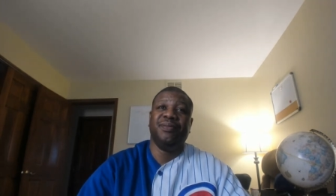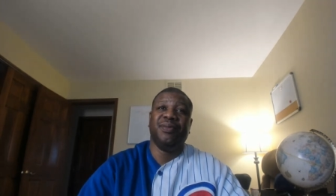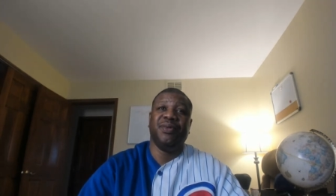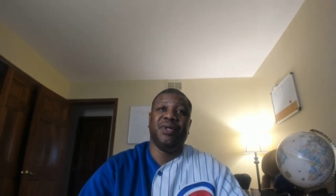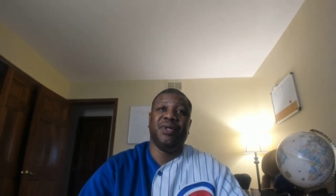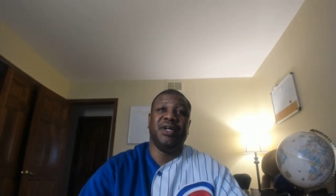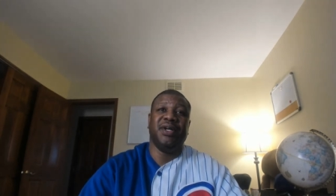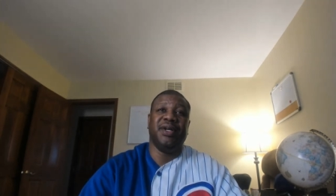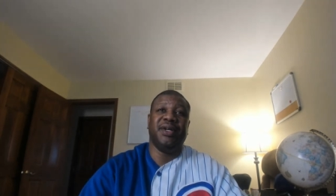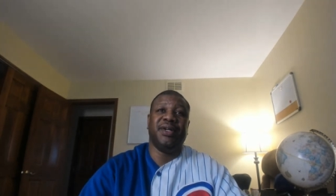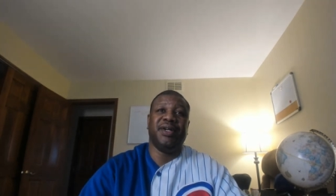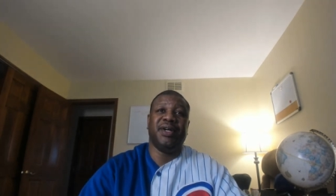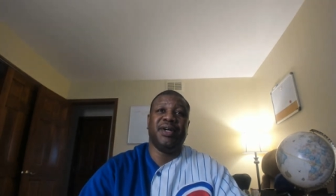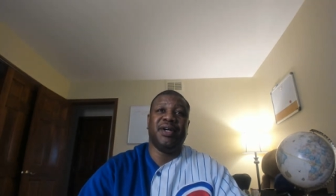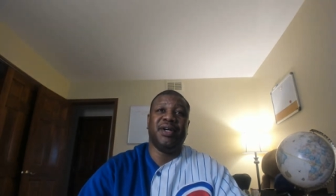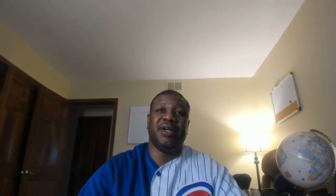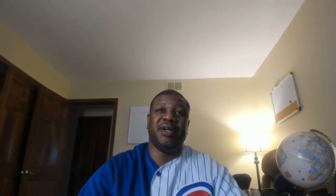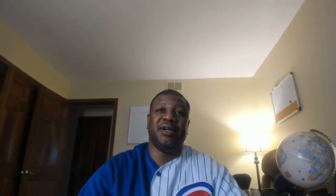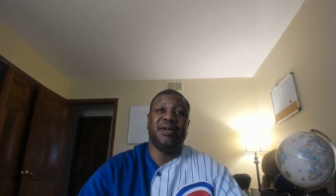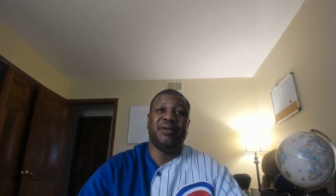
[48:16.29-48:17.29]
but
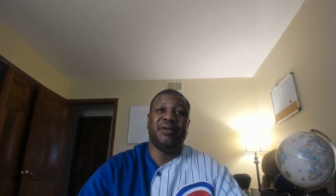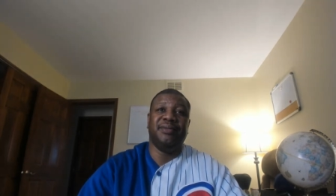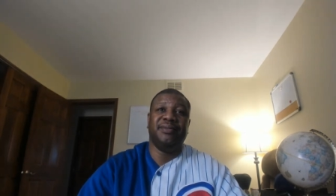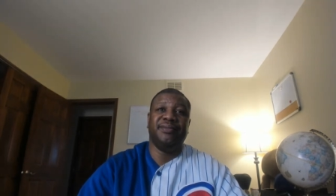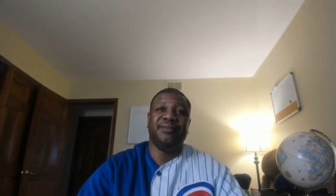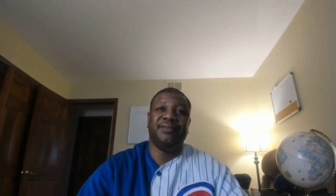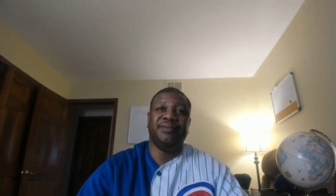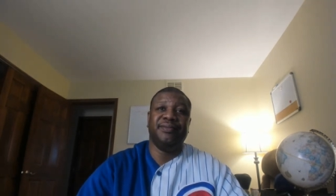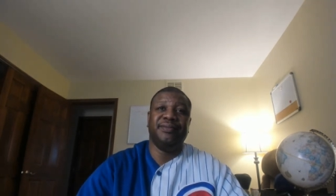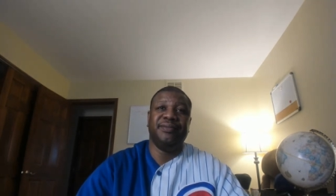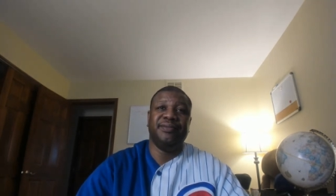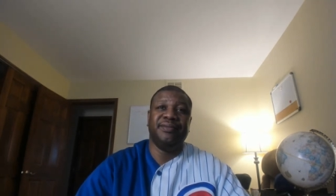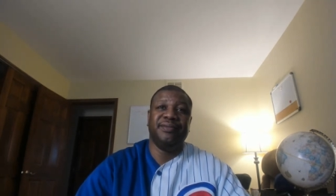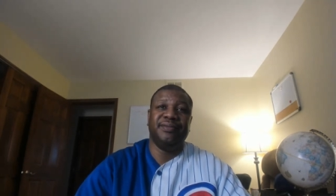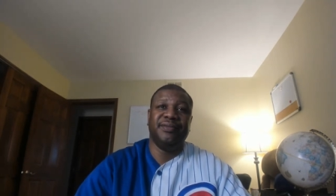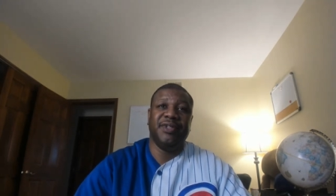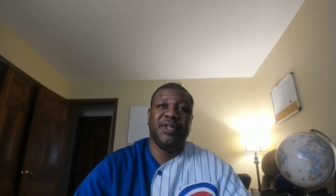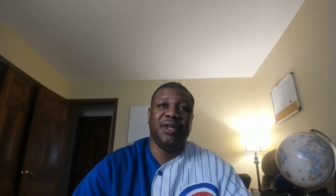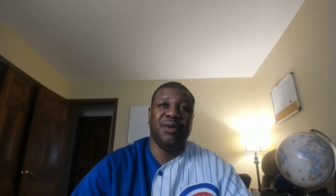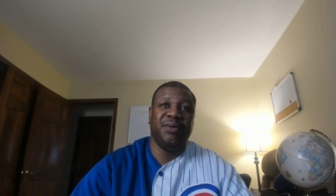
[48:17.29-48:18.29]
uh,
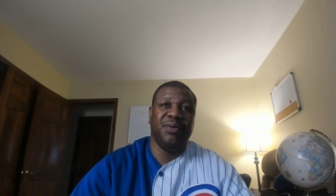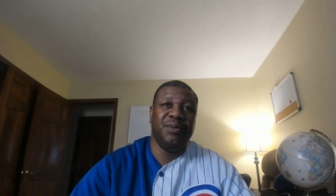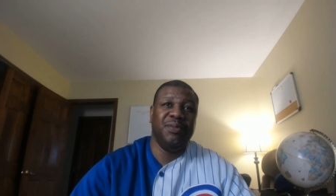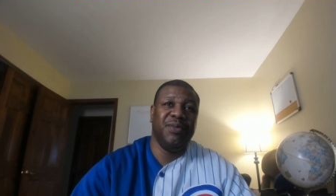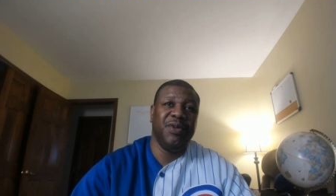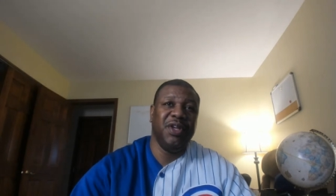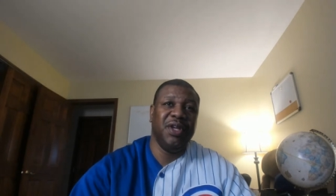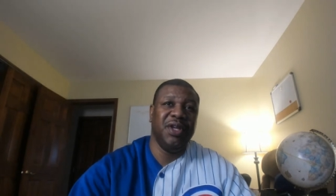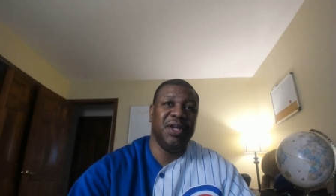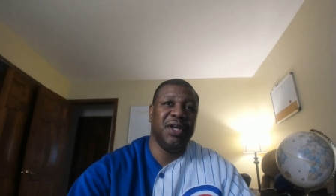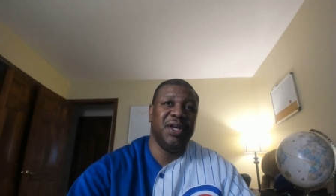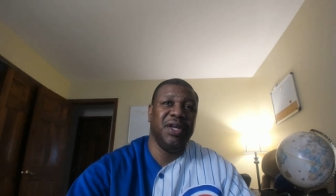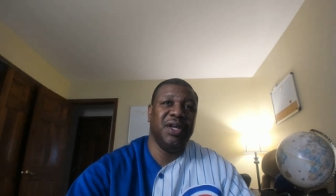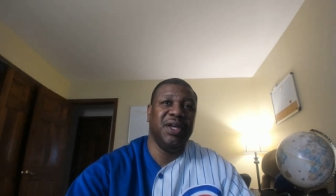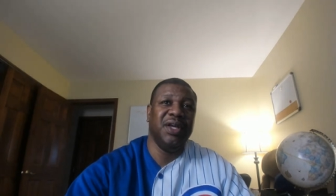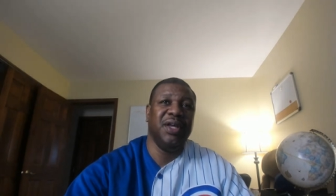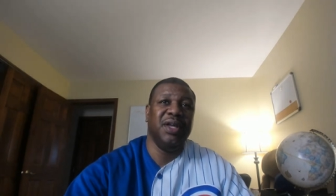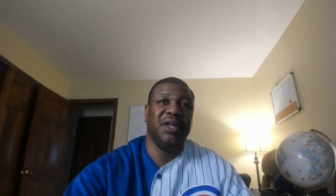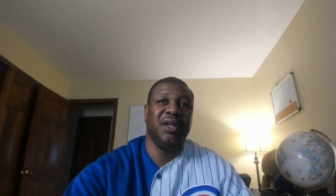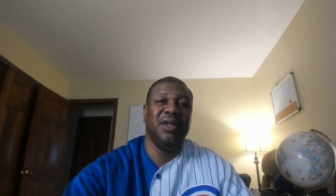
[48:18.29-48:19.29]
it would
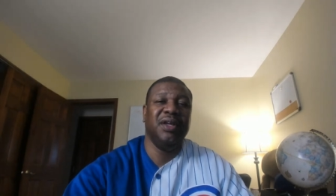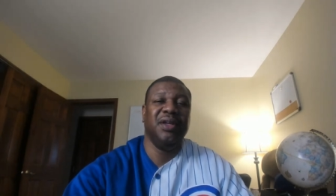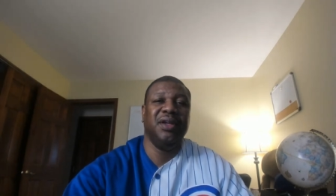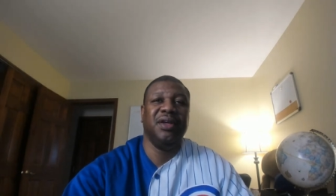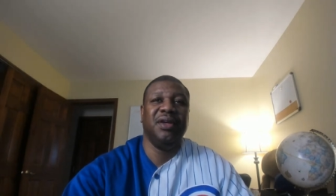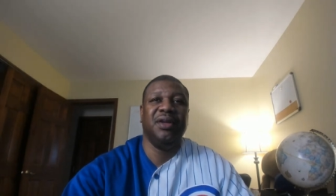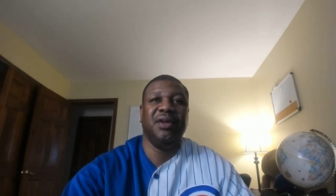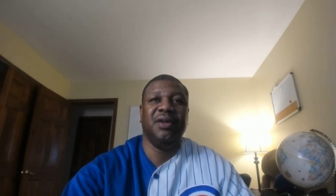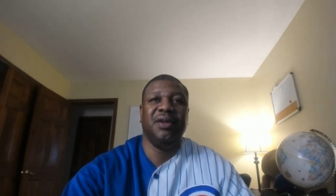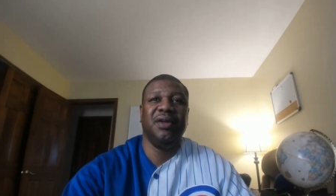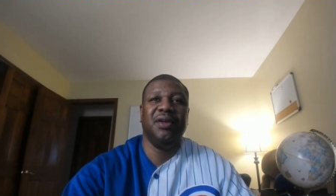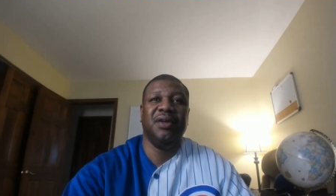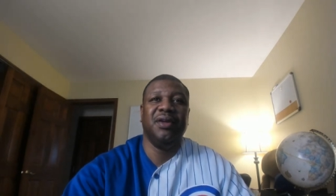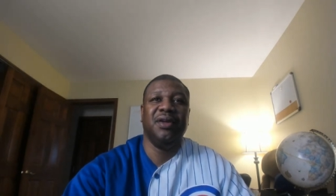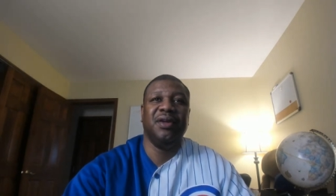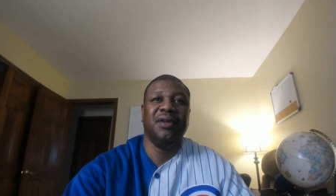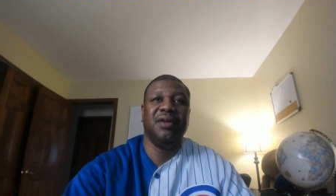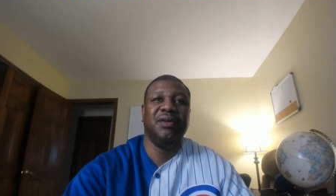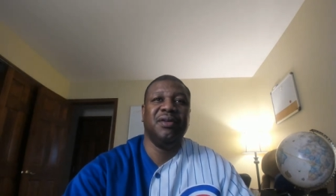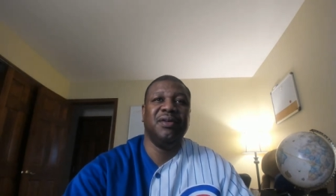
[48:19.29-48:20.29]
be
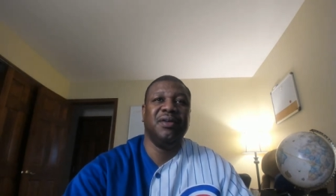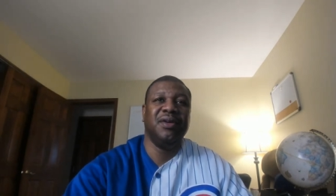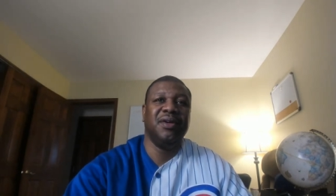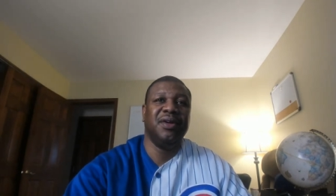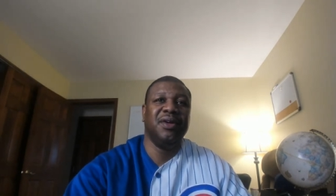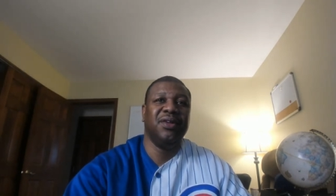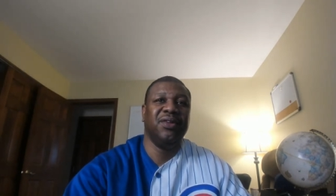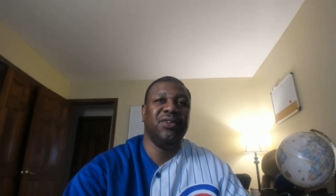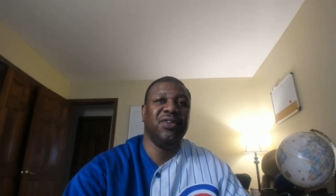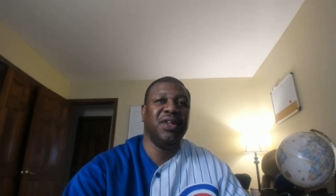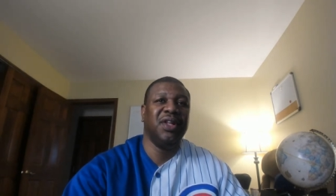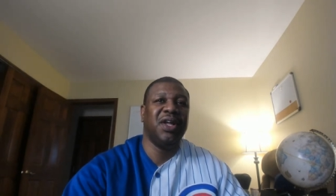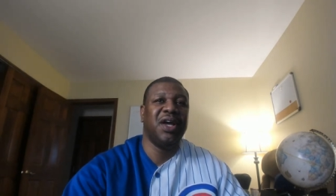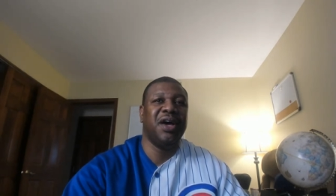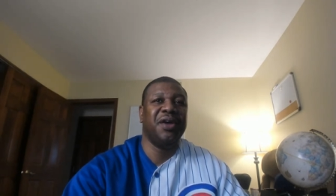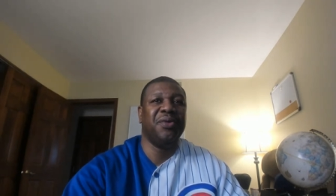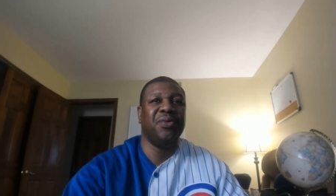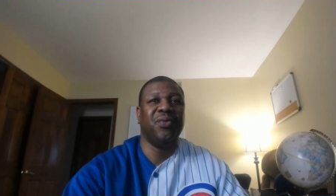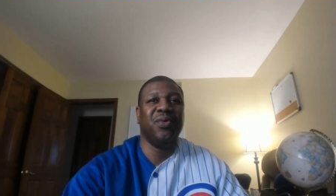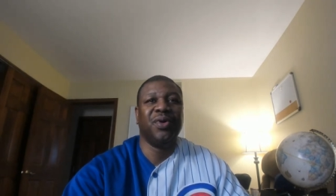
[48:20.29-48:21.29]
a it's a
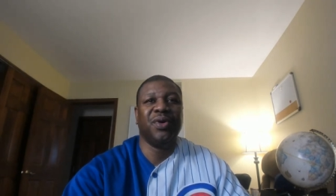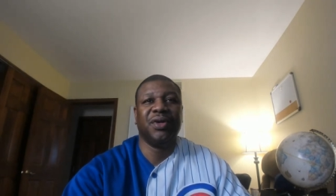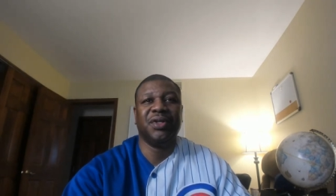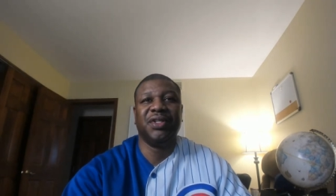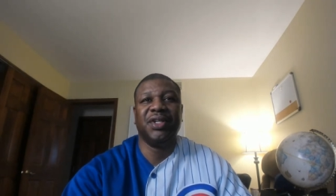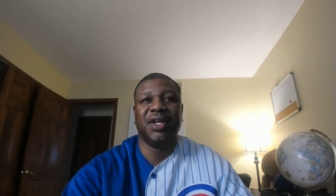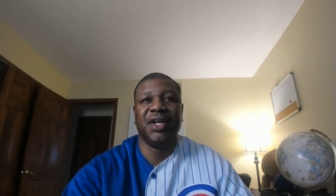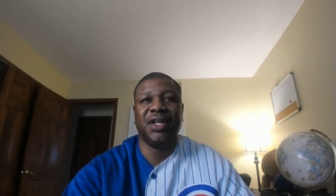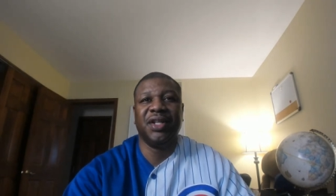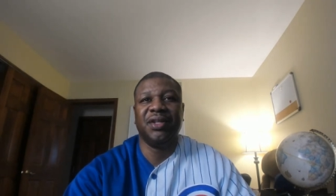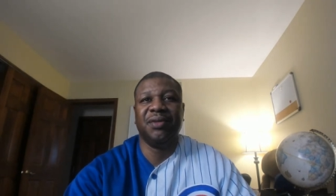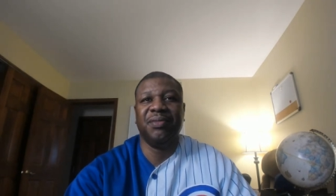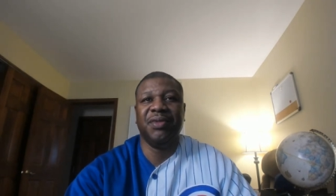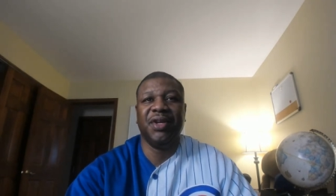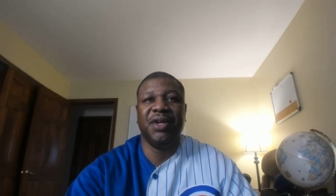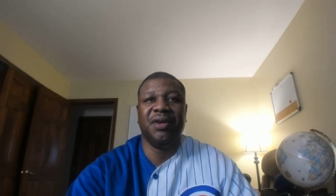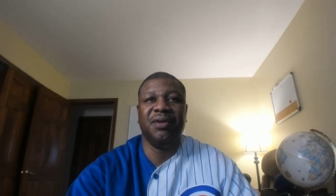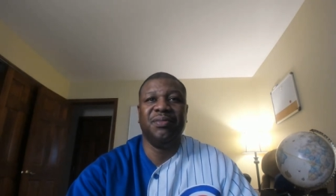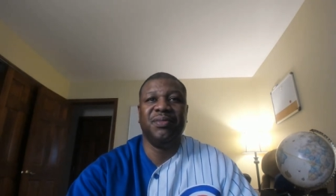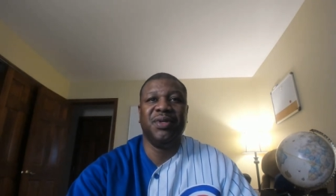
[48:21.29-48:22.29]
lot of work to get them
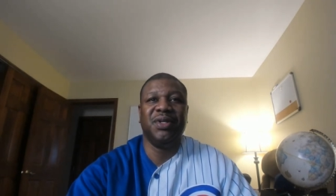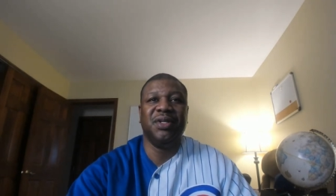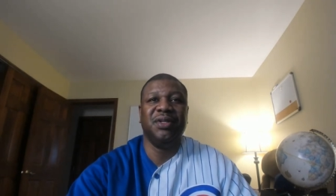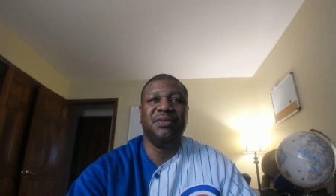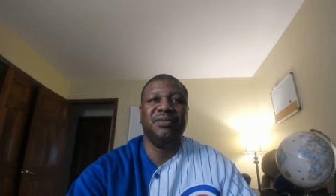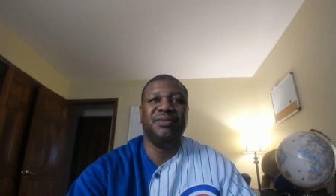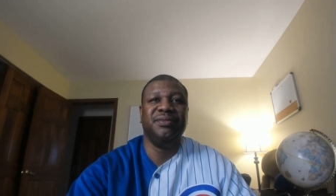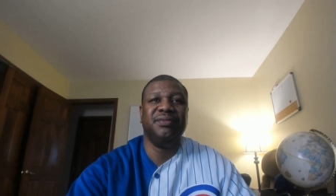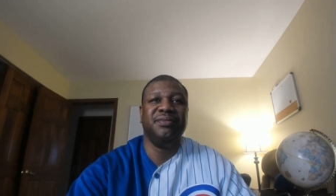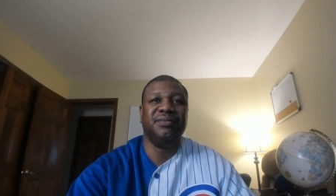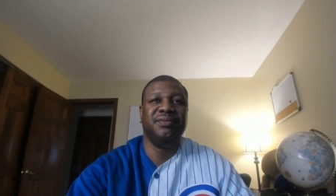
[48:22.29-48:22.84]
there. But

-.-.-

### GOAL OF THE EXERCISE
Beginning with the line in which "[48:17.29-48:18.29]" appears, repeat exactly each line down to the close of the material, leaving every picture out.

### RESPONSE TO THE EXERCISE
[48:17.29-48:18.29]
uh,
[48:18.29-48:19.29]
it would
[48:19.29-48:20.29]
be
[48:20.29-48:21.29]
a it's a
[48:21.29-48:22.29]
lot of work to get them
[48:22.29-48:22.84]
there. But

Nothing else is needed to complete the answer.